23 luglio 2011

pop


per caso, passeggiando per Broadway, mi imbatto in Strand, storica libreria. Decido di entrare a dare un occhio, la cultura dell'over, dell'esagerato, del magniloquente, si è diffusa come un virus e ha infettato anche il mondo dei libri, qui. La copertina di un romanzo diventa merchandising e dunque, t-shirt, sacchi di tela stampati, tazze, memorabilia in genere. Trovo una borsa di Seth, una di Clowes e decine di altre dal design molto curato. Salgo al secondo piano, il reparto graphic novel è molto fornito. Ci sono anche i classici come Gasolyne Alley o Popeye, ristampati in edizioni curatisime, parzialmente in stile Chip Kidd, il grafico rivoluzionario che ha impaginato i libri sui miti del fumetto (Batman o Peanuts che fossero) tenendo ben presente la lezione degli artisti pop. "Pop will eat itself", diceva quello, negli anni 80. E così pare che sia. Il fumetto guarda se stesso con occhio straniato.
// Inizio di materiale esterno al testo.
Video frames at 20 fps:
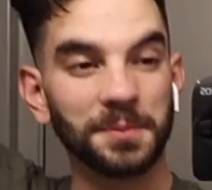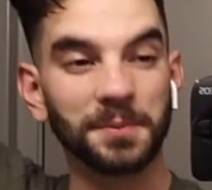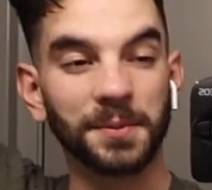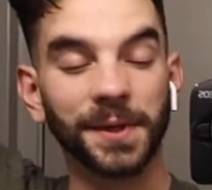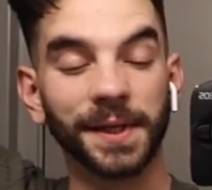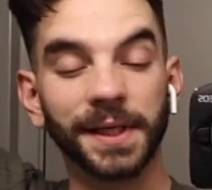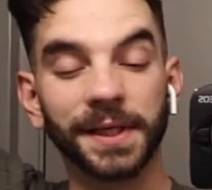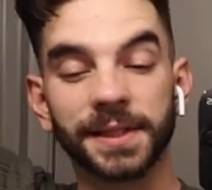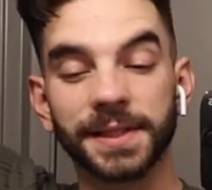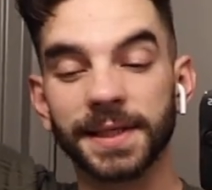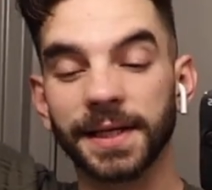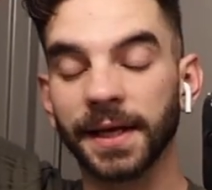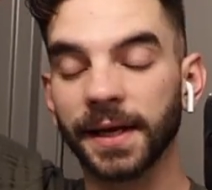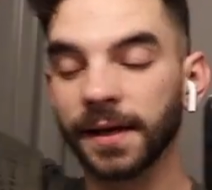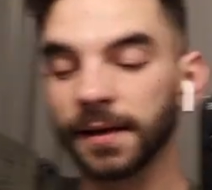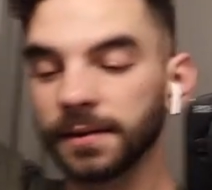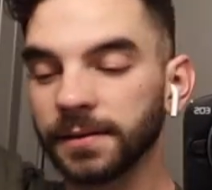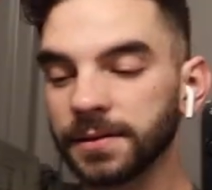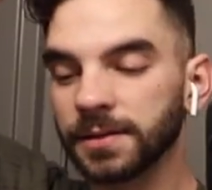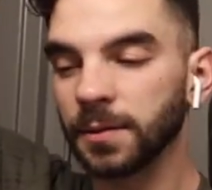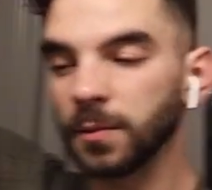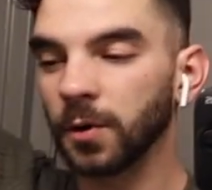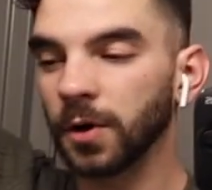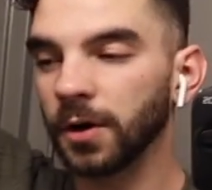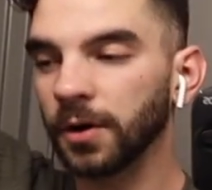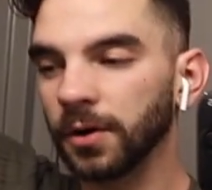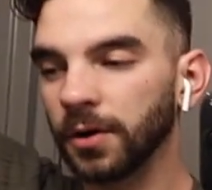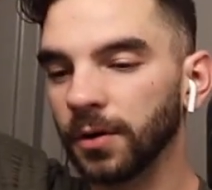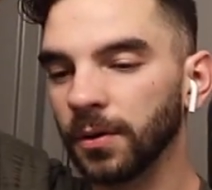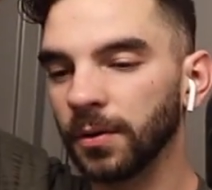beat and
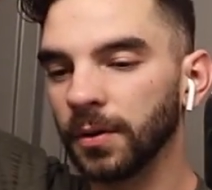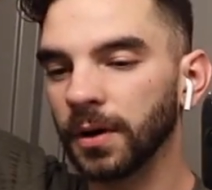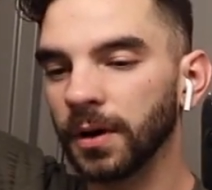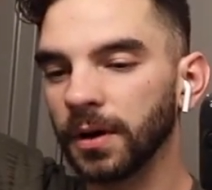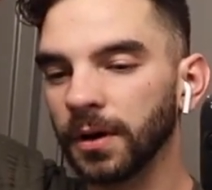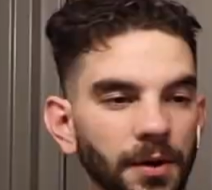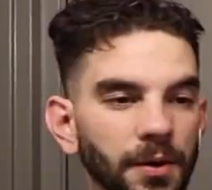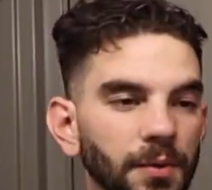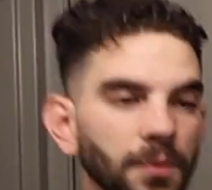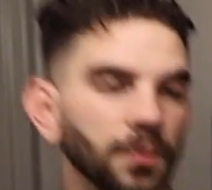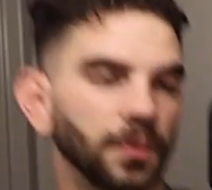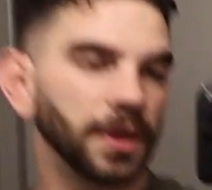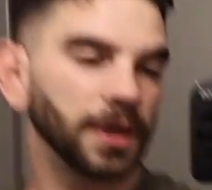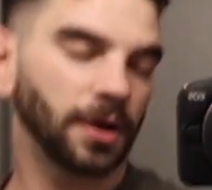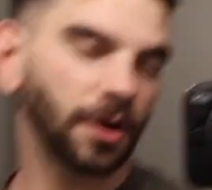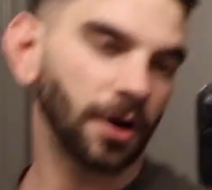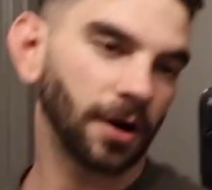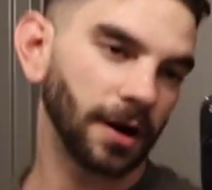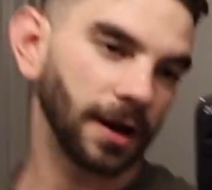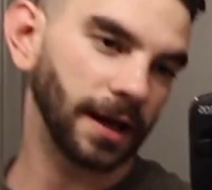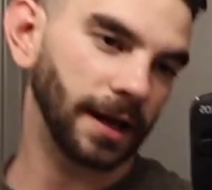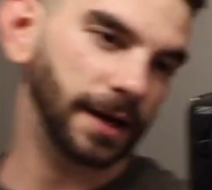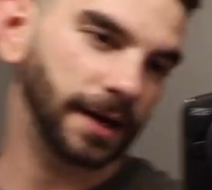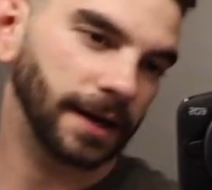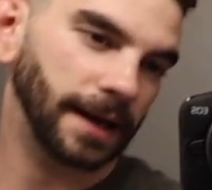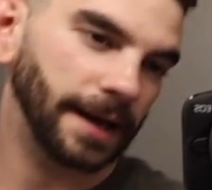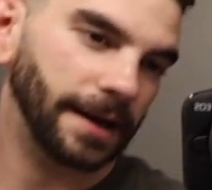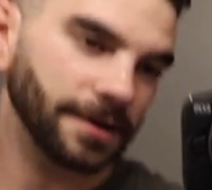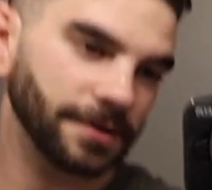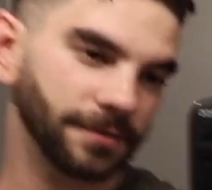tomorrow we are headed
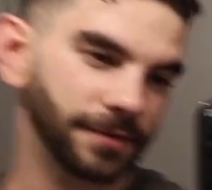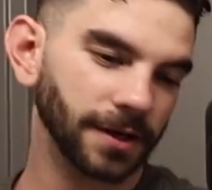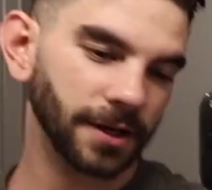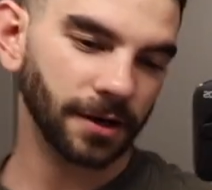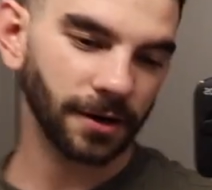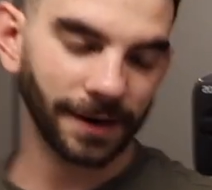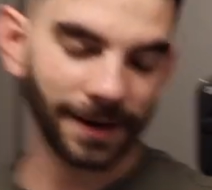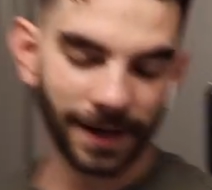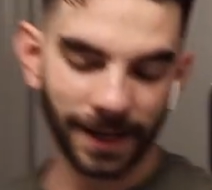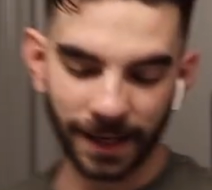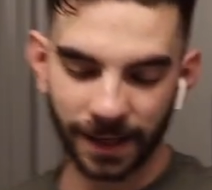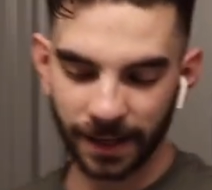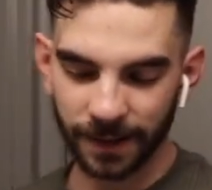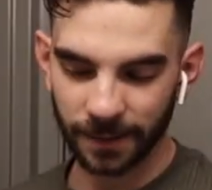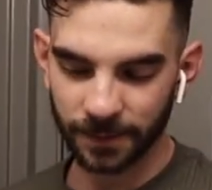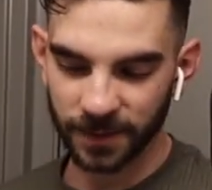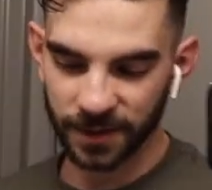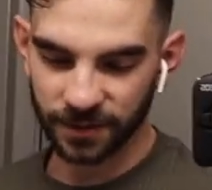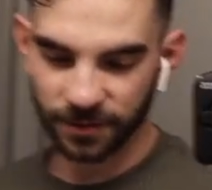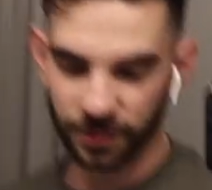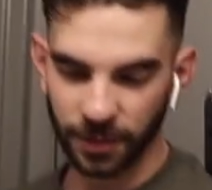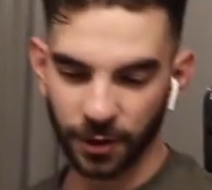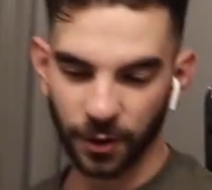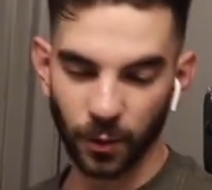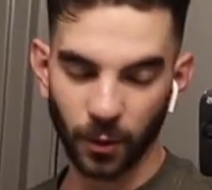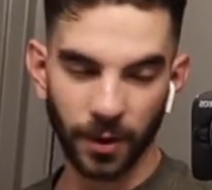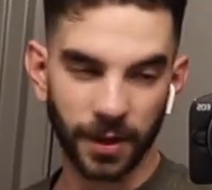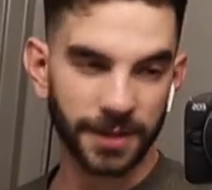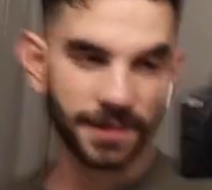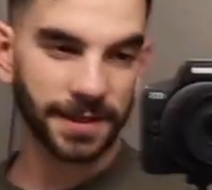out of here at 8 a.m. to start a
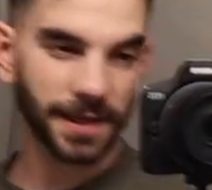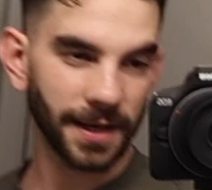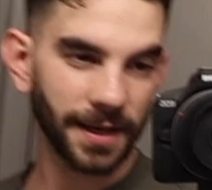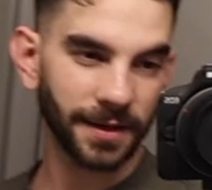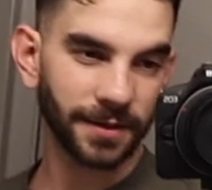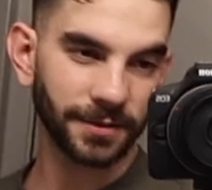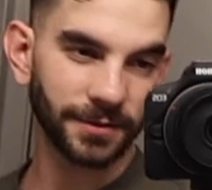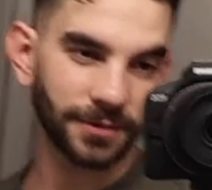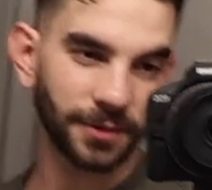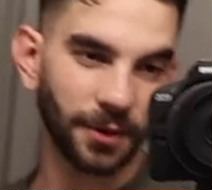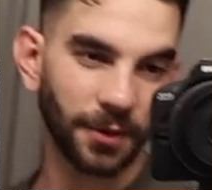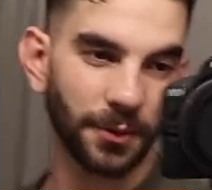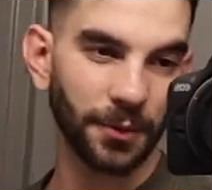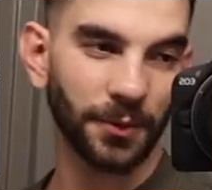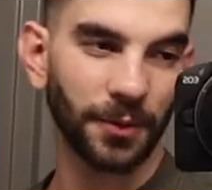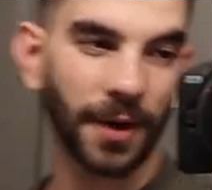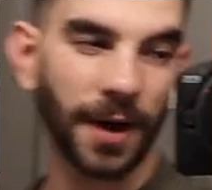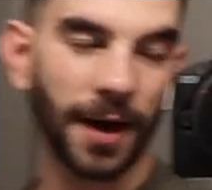work day, so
Invece si respira un aria molto diversa da Forbidden planet, che è a pochi passi da Strand. Nel pianeta proibito il fumetto sembra ancora celebrato per il suo mito muscolare e fantasmagorico, pare di essere non tanto in due posti fisici diversi, quanto piuttosto in due epoche differenti. Sono troppo vecchio per scudi e mantelli, la mia stagione di carnelvale è passata molte lune fa. Ugh!

Da Strand il fumetto è più sobrio, appesi i cazzotti al muro si cerca di percorrere strade narrative intime (chester Brown, Lucille) o di leggere il reale con occhi disincantati (Sacco o Modan), per dire. E così Paying for it sale al 45° posto tra i libri più venduti in America.
E' una nuova stagione che vede gli editori setacciare migliaia di libri stampati in altri paesi, alla ricerca di qualcosa che parli a un audience america e vorace, che per ora rimane, in parte, a becco asciutto.